───── Exercise material ─────

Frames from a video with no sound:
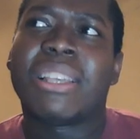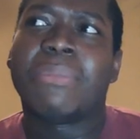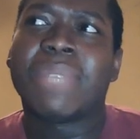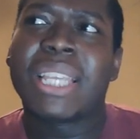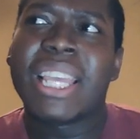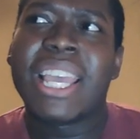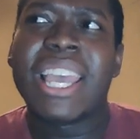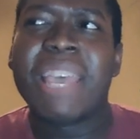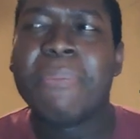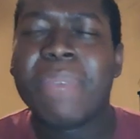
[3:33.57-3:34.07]

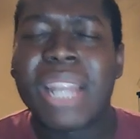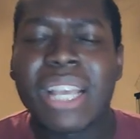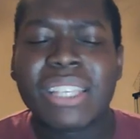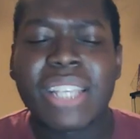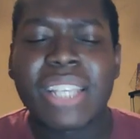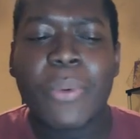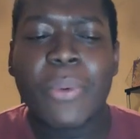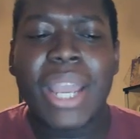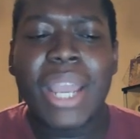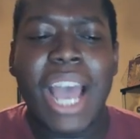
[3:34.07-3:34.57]
hit me, and I
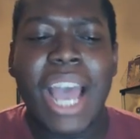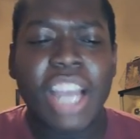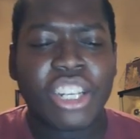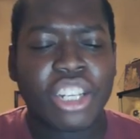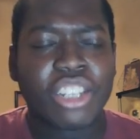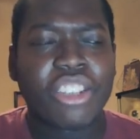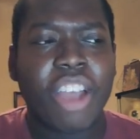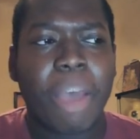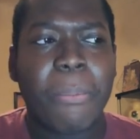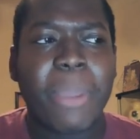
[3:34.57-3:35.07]
said, wait, I should
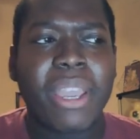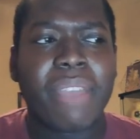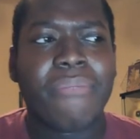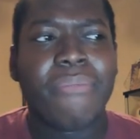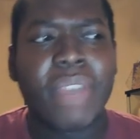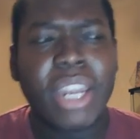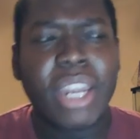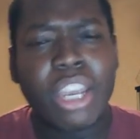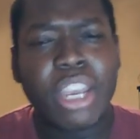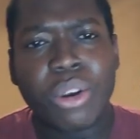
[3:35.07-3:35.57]
start making
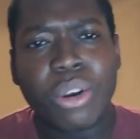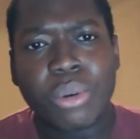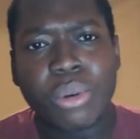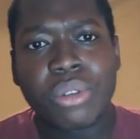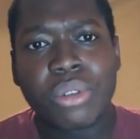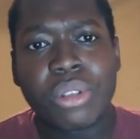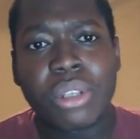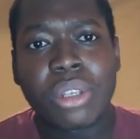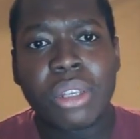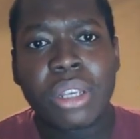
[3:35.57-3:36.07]

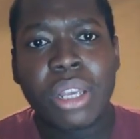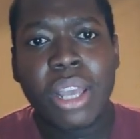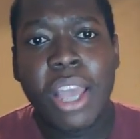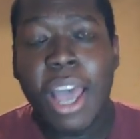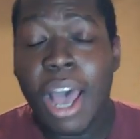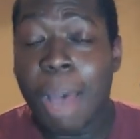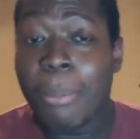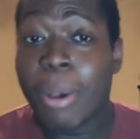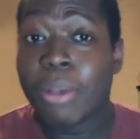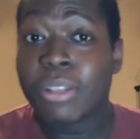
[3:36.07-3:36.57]
videos
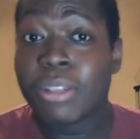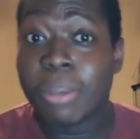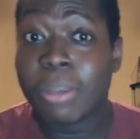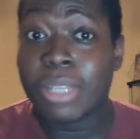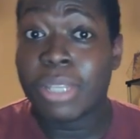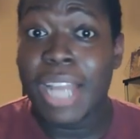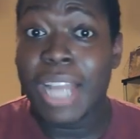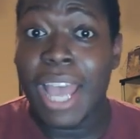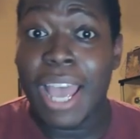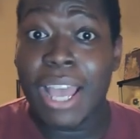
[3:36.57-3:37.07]
about
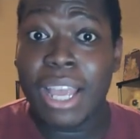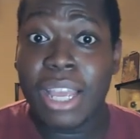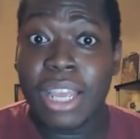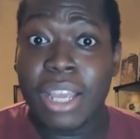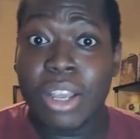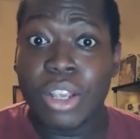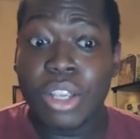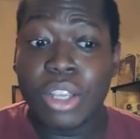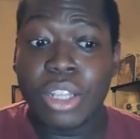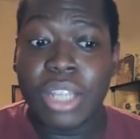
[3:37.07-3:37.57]
something
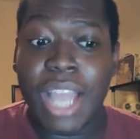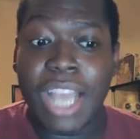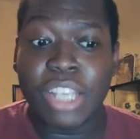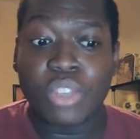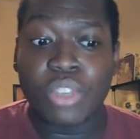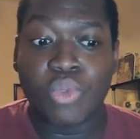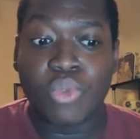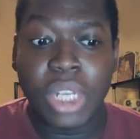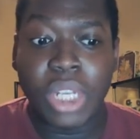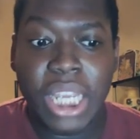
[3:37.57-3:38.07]

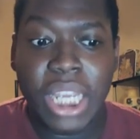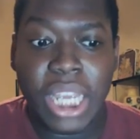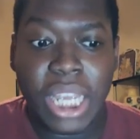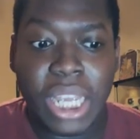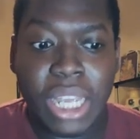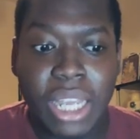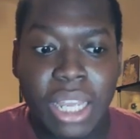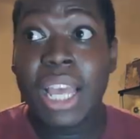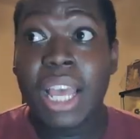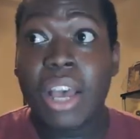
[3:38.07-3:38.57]
that's really
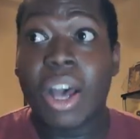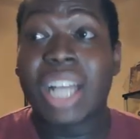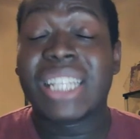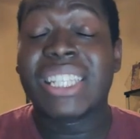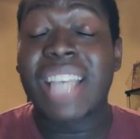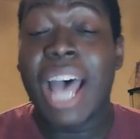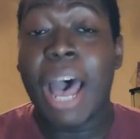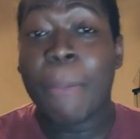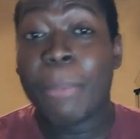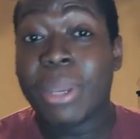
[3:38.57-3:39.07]
a
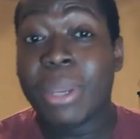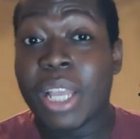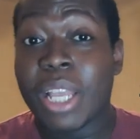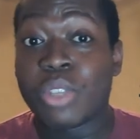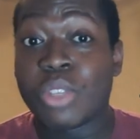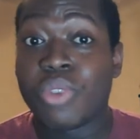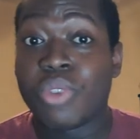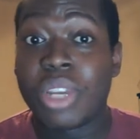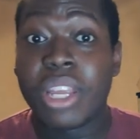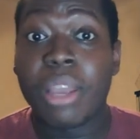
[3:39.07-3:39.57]
topic
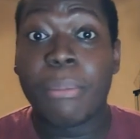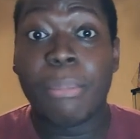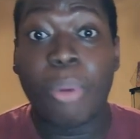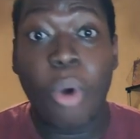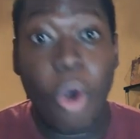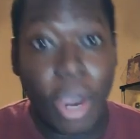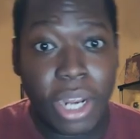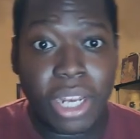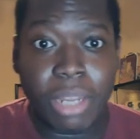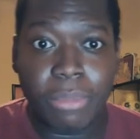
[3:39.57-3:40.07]
that's really
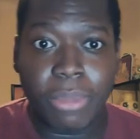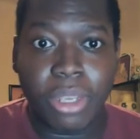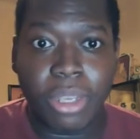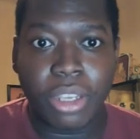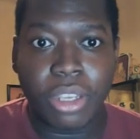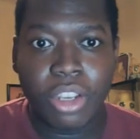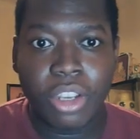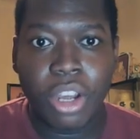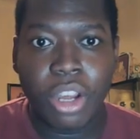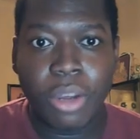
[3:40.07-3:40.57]
important to me,
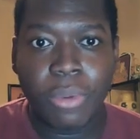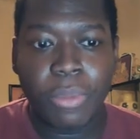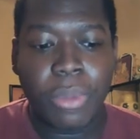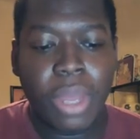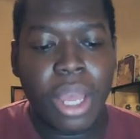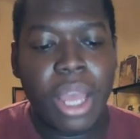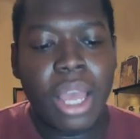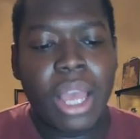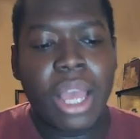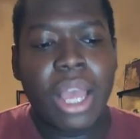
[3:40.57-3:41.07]
you know?
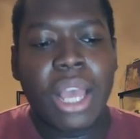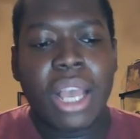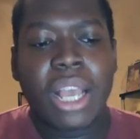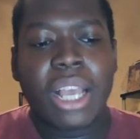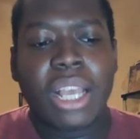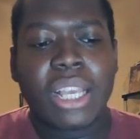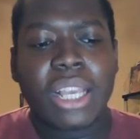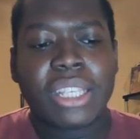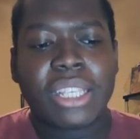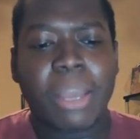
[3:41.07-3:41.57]

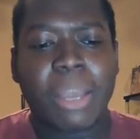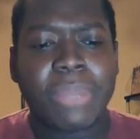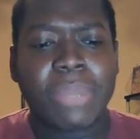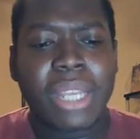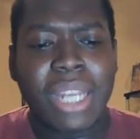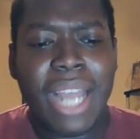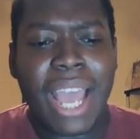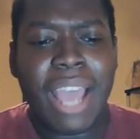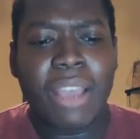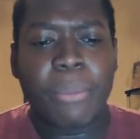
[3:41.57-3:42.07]
Something
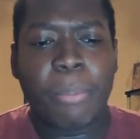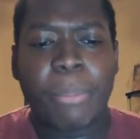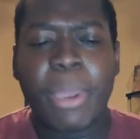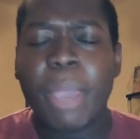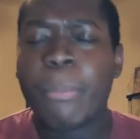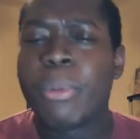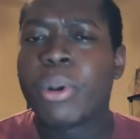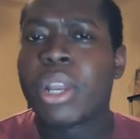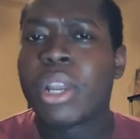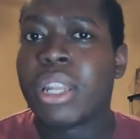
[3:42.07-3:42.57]
that
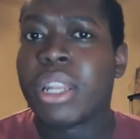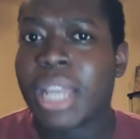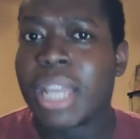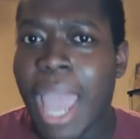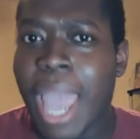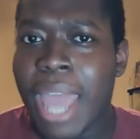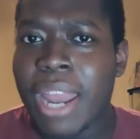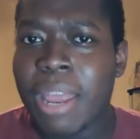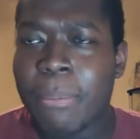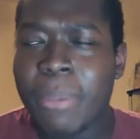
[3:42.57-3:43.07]
people can look
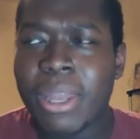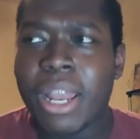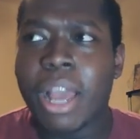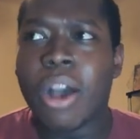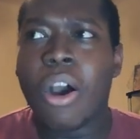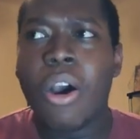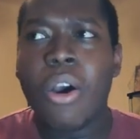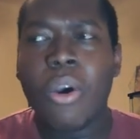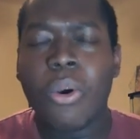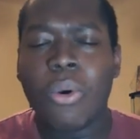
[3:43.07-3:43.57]
at and be like,
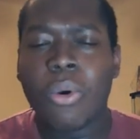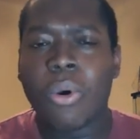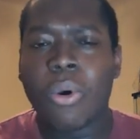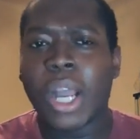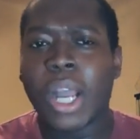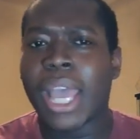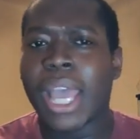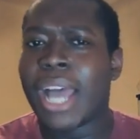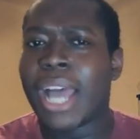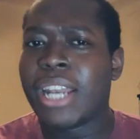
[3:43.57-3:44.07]
oh,
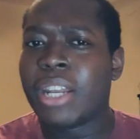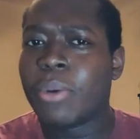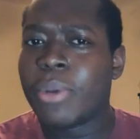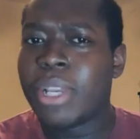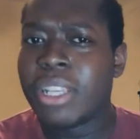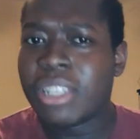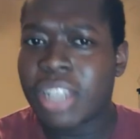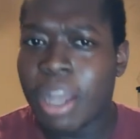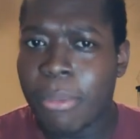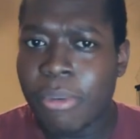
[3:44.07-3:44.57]
okay, I know where
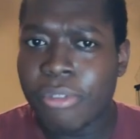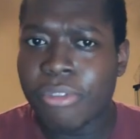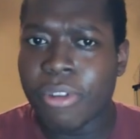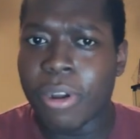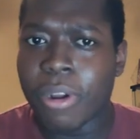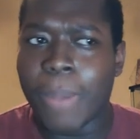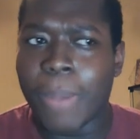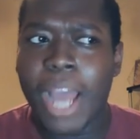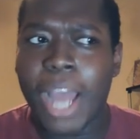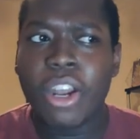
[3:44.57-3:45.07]
he's coming
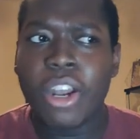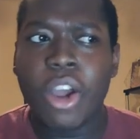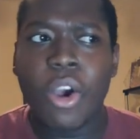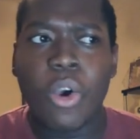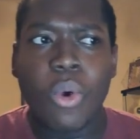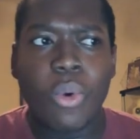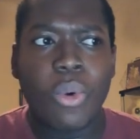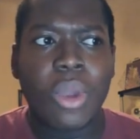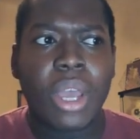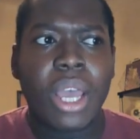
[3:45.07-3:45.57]
from. I
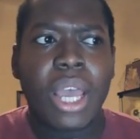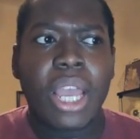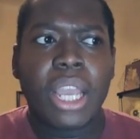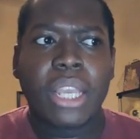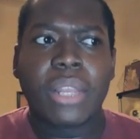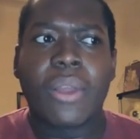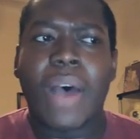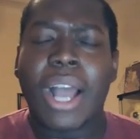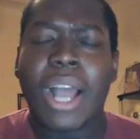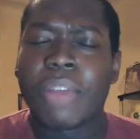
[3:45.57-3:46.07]
know,
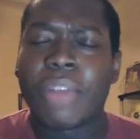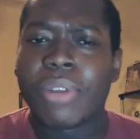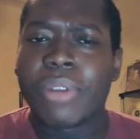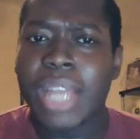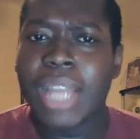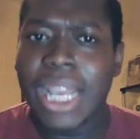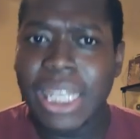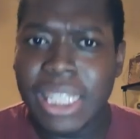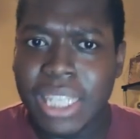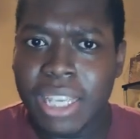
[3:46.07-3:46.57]
you know, I can
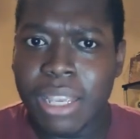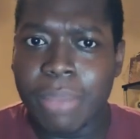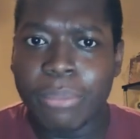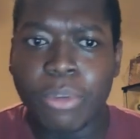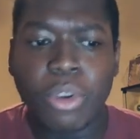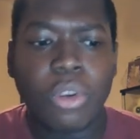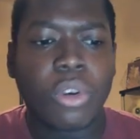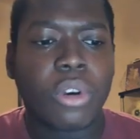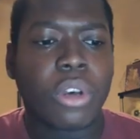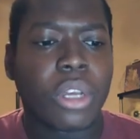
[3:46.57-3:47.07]
relate to
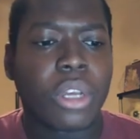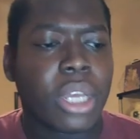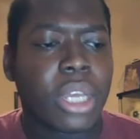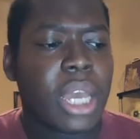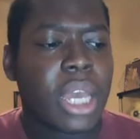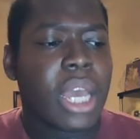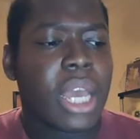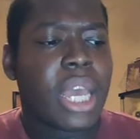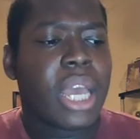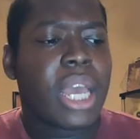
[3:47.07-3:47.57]
him. Or
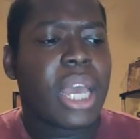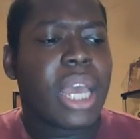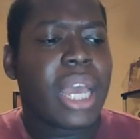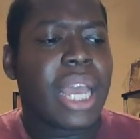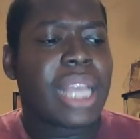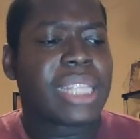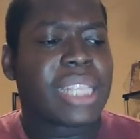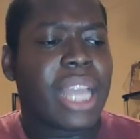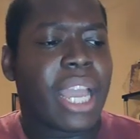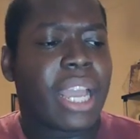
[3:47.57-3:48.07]

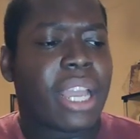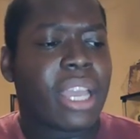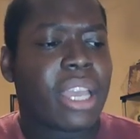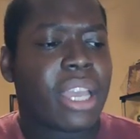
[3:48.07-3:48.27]
it's like,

─────

Every line from the one with "[3:45.57-3:46.07]" through the last line of the material gets printed exactly, and nothing more. Omit the pictures.

[3:45.57-3:46.07]
know,
[3:46.07-3:46.57]
you know, I can
[3:46.57-3:47.07]
relate to
[3:47.07-3:47.57]
him. Or
[3:47.57-3:48.07]

[3:48.07-3:48.27]
it's like,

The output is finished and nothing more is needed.